* [TASK INPUT]:
=== Begin Enclosure ===

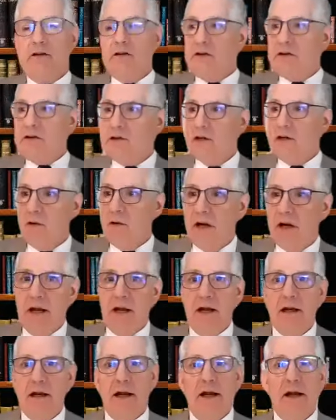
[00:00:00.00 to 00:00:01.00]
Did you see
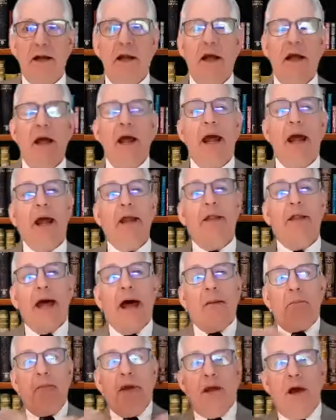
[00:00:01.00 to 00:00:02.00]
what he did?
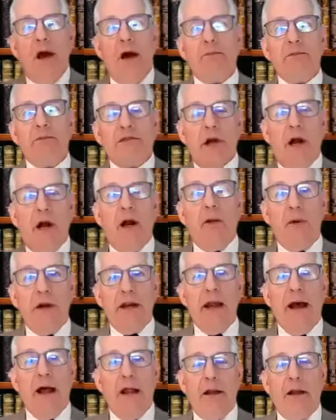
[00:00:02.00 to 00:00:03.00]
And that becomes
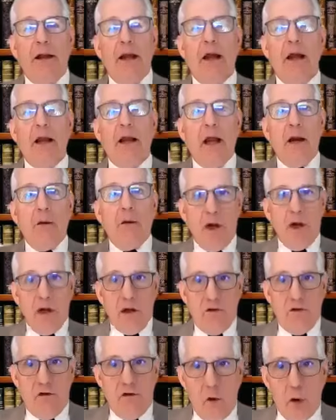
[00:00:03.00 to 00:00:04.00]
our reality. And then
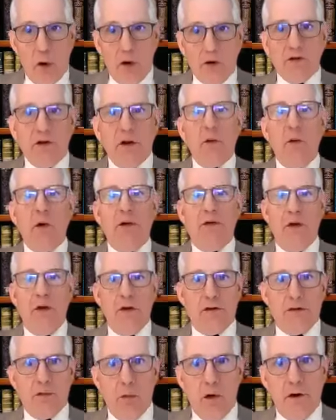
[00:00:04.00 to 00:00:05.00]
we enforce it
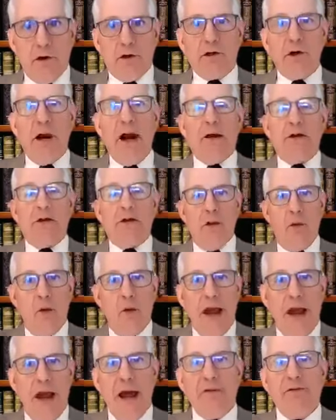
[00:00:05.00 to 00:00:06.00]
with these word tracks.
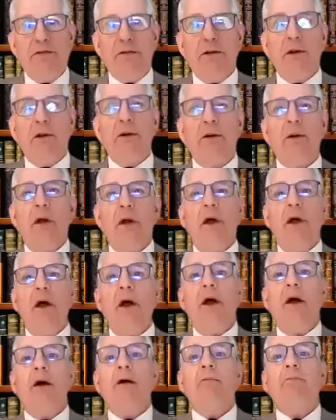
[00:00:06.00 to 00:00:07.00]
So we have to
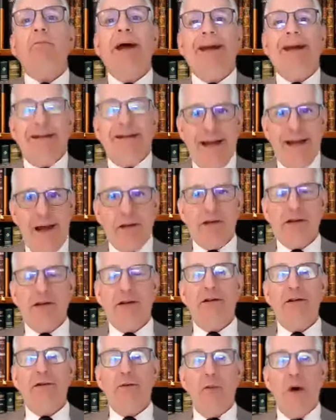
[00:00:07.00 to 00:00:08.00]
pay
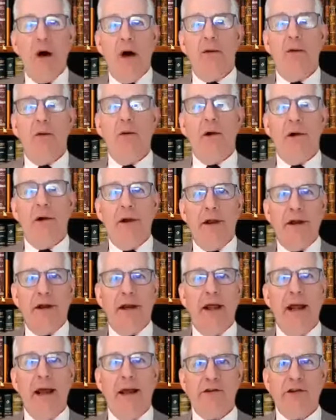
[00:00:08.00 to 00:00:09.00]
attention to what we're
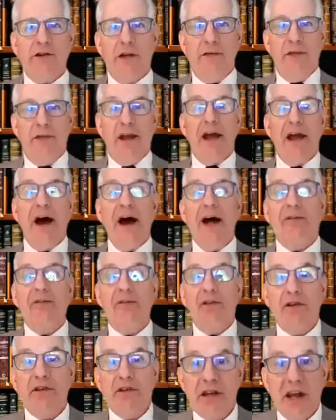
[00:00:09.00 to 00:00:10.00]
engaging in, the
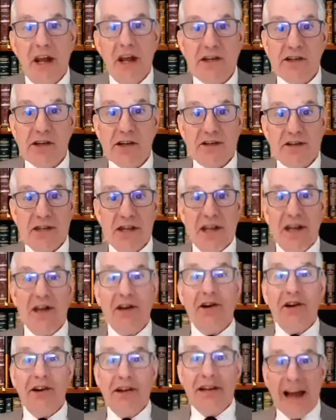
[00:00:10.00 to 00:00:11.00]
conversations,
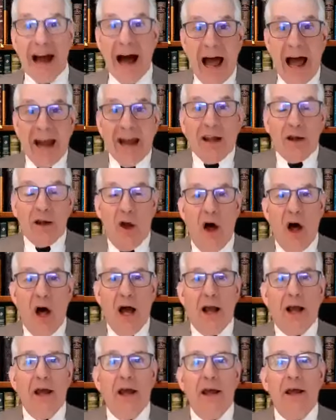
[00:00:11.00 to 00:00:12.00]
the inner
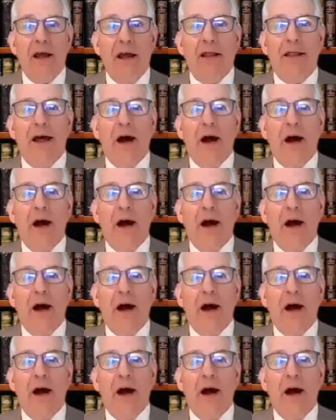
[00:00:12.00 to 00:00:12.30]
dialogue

=== End Enclosure ===

* [REQUIRED WORK]:
Give all the records again, exactly, without images.

* [WRITTEN RESPONSE]:
[00:00:00.00 to 00:00:01.00]
Did you see
[00:00:01.00 to 00:00:02.00]
what he did?
[00:00:02.00 to 00:00:03.00]
And that becomes
[00:00:03.00 to 00:00:04.00]
our reality. And then
[00:00:04.00 to 00:00:05.00]
we enforce it
[00:00:05.00 to 00:00:06.00]
with these word tracks.
[00:00:06.00 to 00:00:07.00]
So we have to
[00:00:07.00 to 00:00:08.00]
pay
[00:00:08.00 to 00:00:09.00]
attention to what we're
[00:00:09.00 to 00:00:10.00]
engaging in, the
[00:00:10.00 to 00:00:11.00]
conversations,
[00:00:11.00 to 00:00:12.00]
the inner
[00:00:12.00 to 00:00:12.30]
dialogue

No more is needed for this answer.